§ **WORK ITEM**: The required result is an exact copy of the lines from the one containing "[0:02.00-0:02.05]" to the last line of the records, both ends included, without pictures.

§ **GIVEN ENTRIES**:
━━━━━━━━

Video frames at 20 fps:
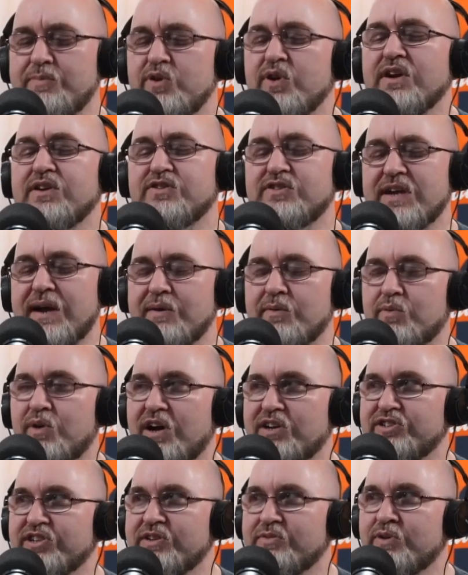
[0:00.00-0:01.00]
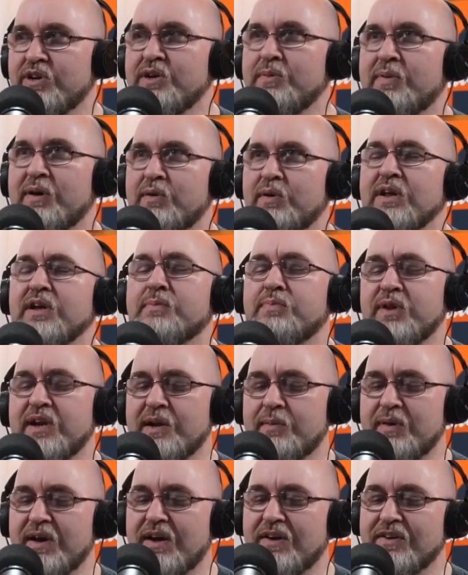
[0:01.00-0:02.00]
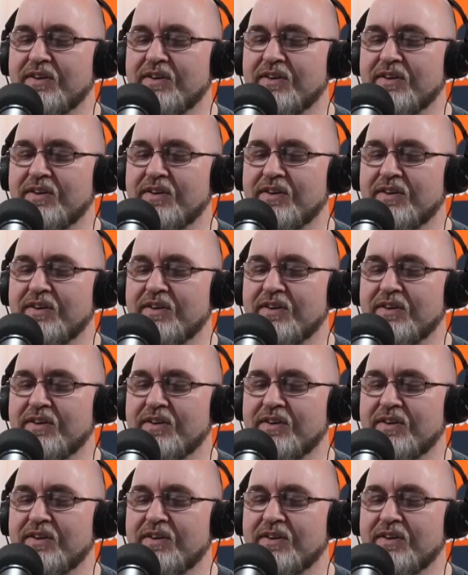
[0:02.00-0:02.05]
You had your time to watch it. What are you complaining about?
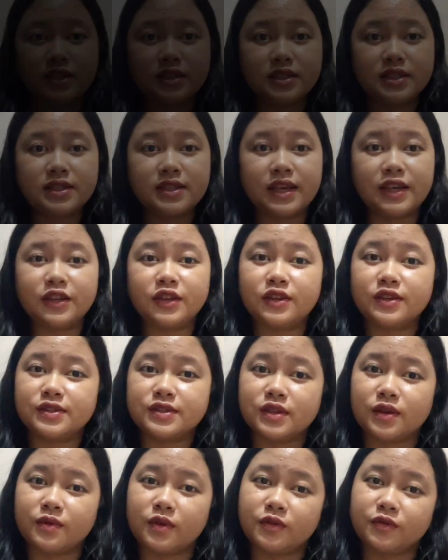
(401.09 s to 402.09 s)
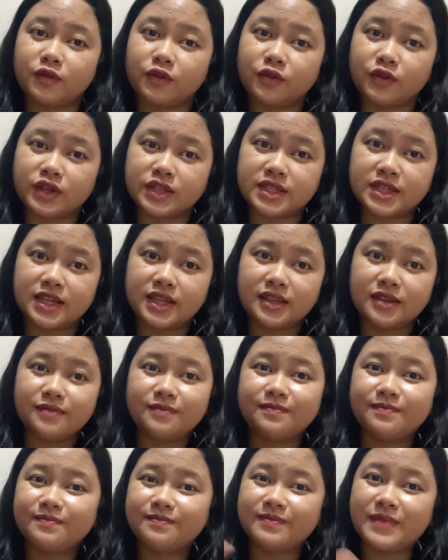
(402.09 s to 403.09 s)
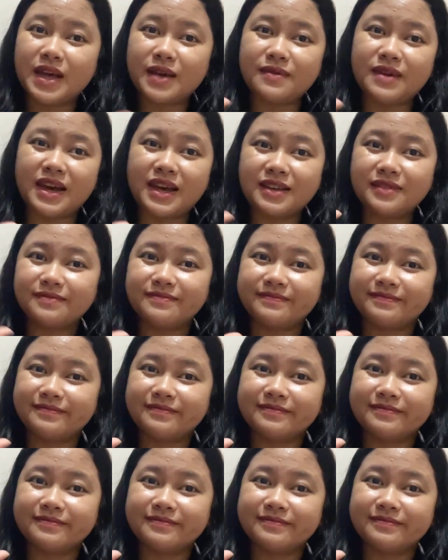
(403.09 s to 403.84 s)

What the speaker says: Thank you so much for watching. Bye bye.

━━━━━━━━

§ **SOLUTION TO THE EXERCISE**:
[0:02.00-0:02.05]
You had your time to watch it. What are you complaining about?
(401.09 s to 402.09 s)
(402.09 s to 403.09 s)
(403.09 s to 403.84 s)

What the speaker says: Thank you so much for watching. Bye bye.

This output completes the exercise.